> [STORED DATA]:
++++++

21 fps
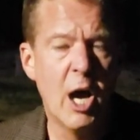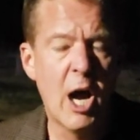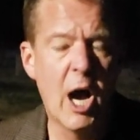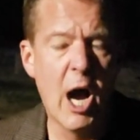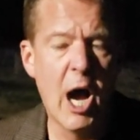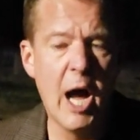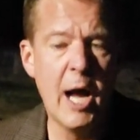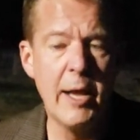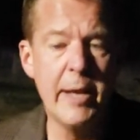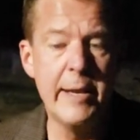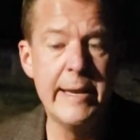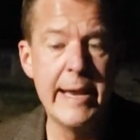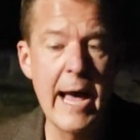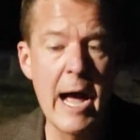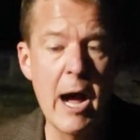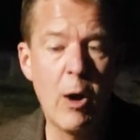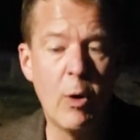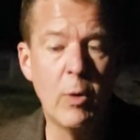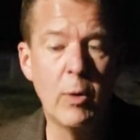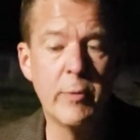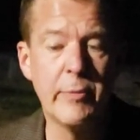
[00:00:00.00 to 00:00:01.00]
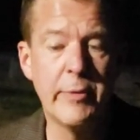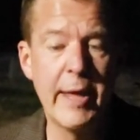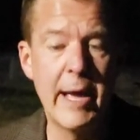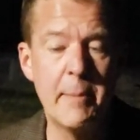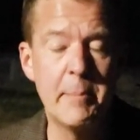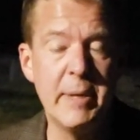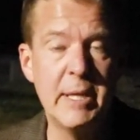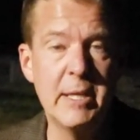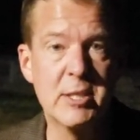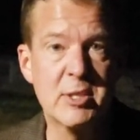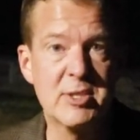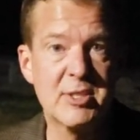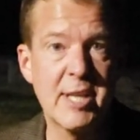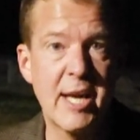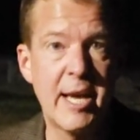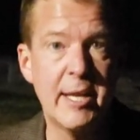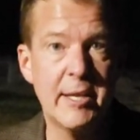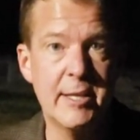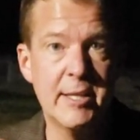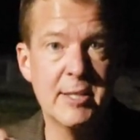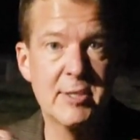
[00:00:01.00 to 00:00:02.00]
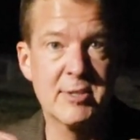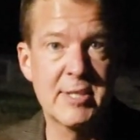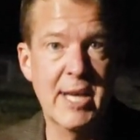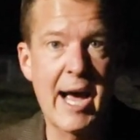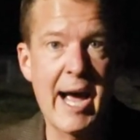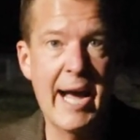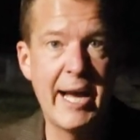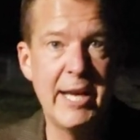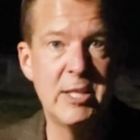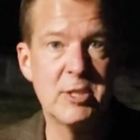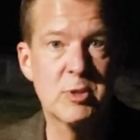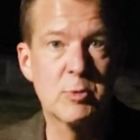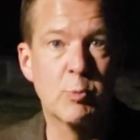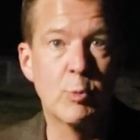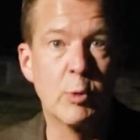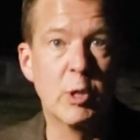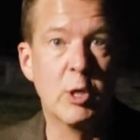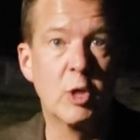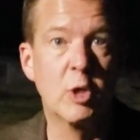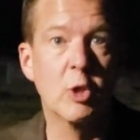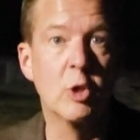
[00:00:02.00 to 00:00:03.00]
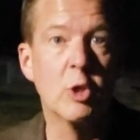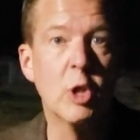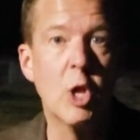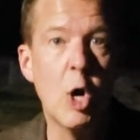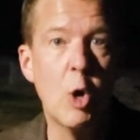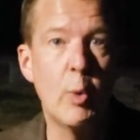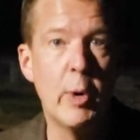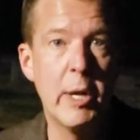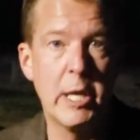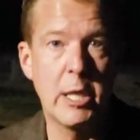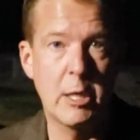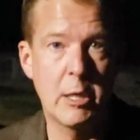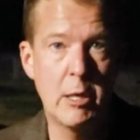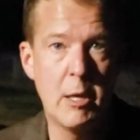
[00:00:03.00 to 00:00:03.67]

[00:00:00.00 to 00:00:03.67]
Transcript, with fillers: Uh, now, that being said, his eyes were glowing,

++++++

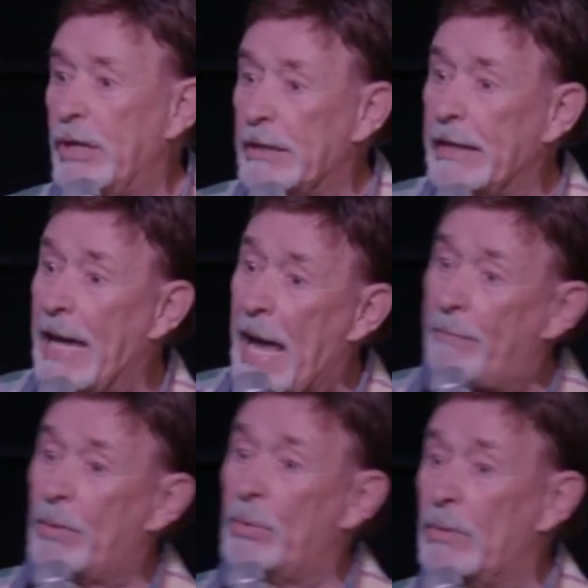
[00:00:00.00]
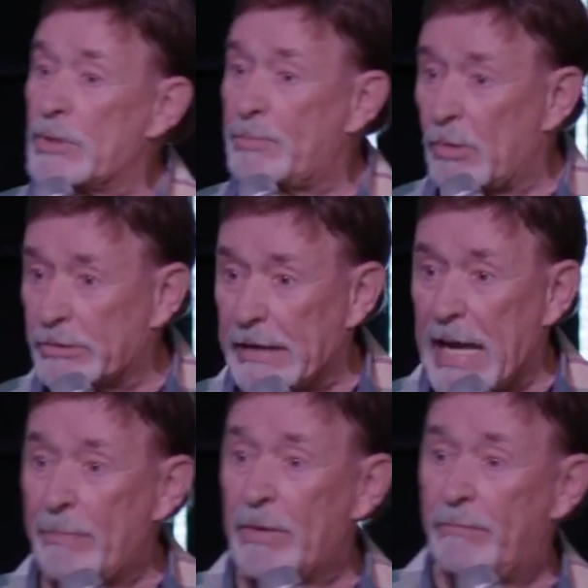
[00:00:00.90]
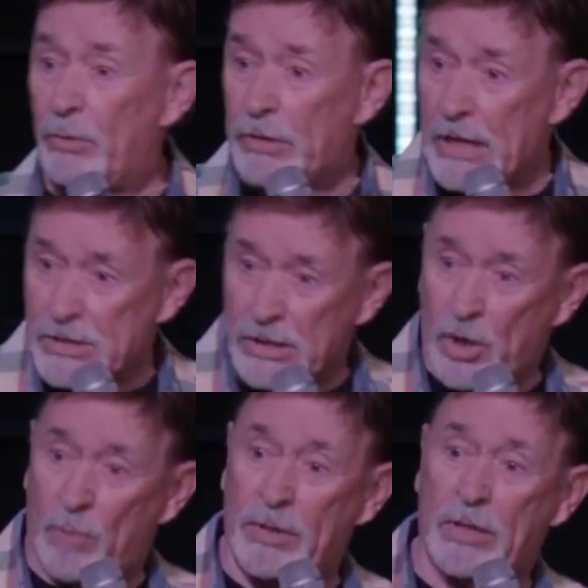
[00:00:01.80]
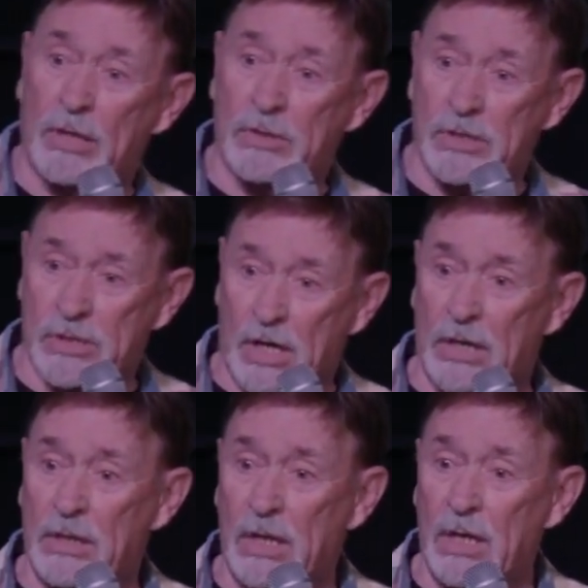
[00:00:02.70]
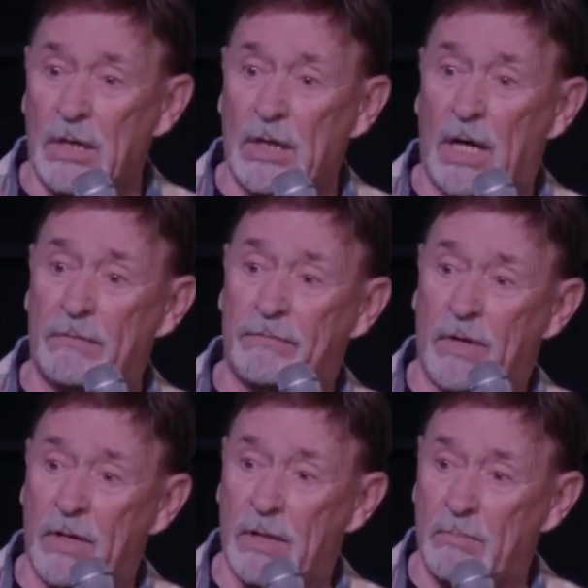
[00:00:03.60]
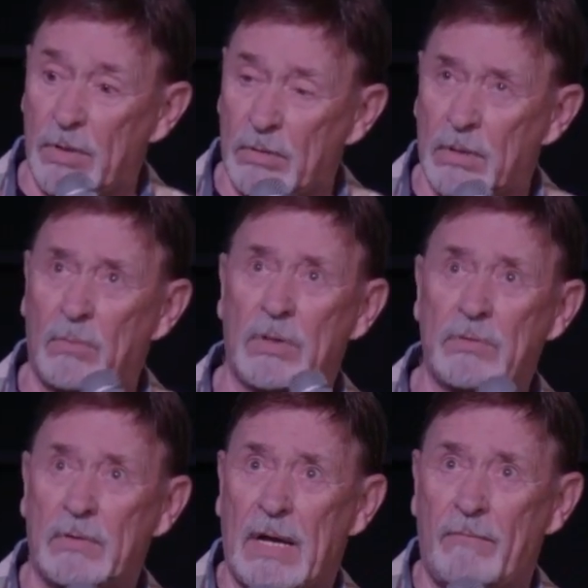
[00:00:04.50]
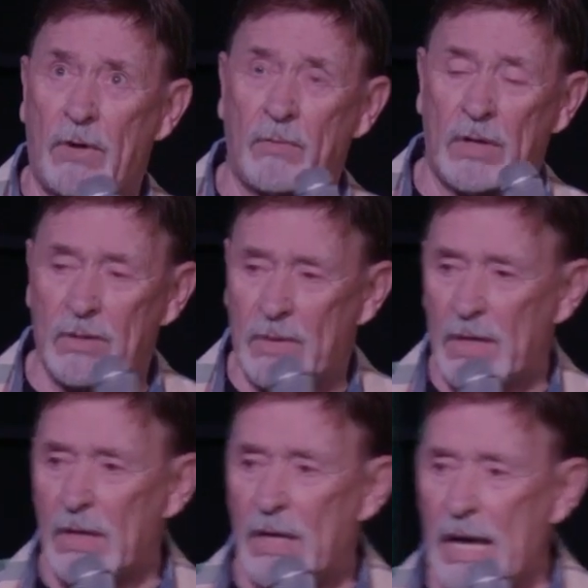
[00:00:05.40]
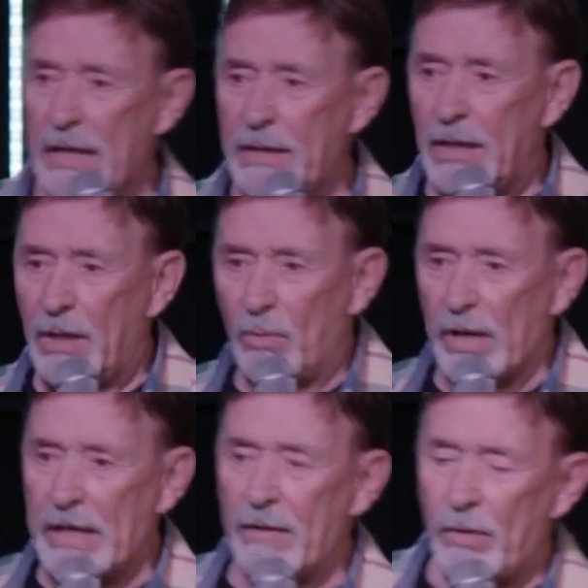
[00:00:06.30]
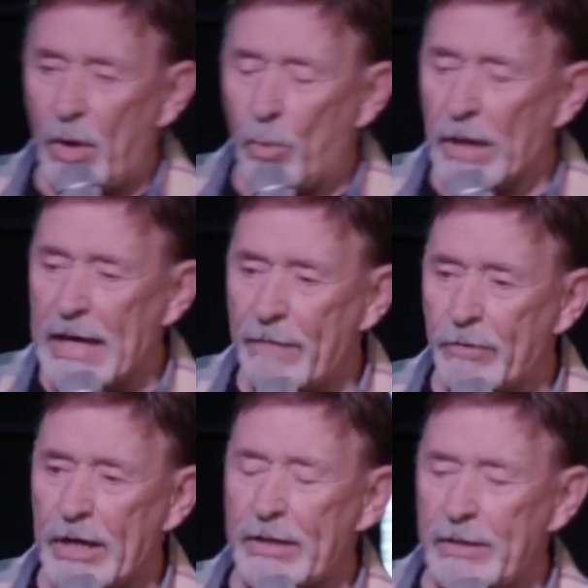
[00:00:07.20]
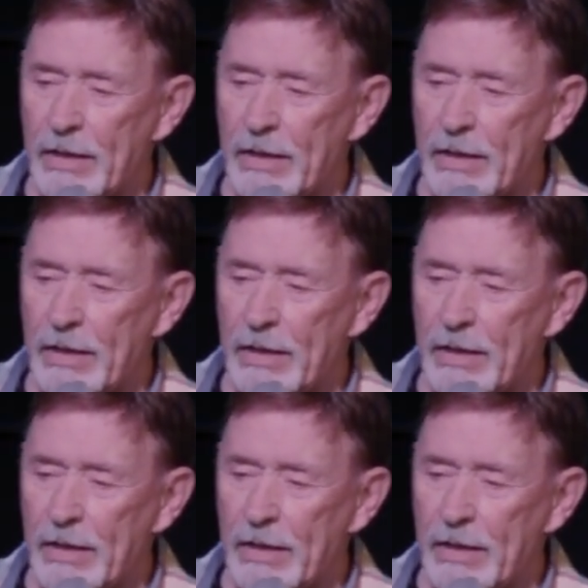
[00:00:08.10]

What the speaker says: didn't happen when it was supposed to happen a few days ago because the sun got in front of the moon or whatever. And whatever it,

++++++

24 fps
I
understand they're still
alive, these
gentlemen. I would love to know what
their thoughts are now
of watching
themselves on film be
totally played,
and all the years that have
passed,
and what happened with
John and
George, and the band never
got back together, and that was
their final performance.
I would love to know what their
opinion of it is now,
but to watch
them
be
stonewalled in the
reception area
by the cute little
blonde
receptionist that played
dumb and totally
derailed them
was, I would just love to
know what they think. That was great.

++++++

> [WHAT THE EXERCISE ASKS]: Only one stretch of the data is wanted: write out exactly the lines from the one holding "[00:00:02.70]" through the one holding "What the speaker", both included, without the pictures.

> [RESULT OF THE EXERCISE]:
[00:00:02.70]
[00:00:03.60]
[00:00:04.50]
[00:00:05.40]
[00:00:06.30]
[00:00:07.20]
[00:00:08.10]

What the speaker says: didn't happen when it was supposed to happen a few days ago because the sun got in front of the moon or whatever. And whatever it,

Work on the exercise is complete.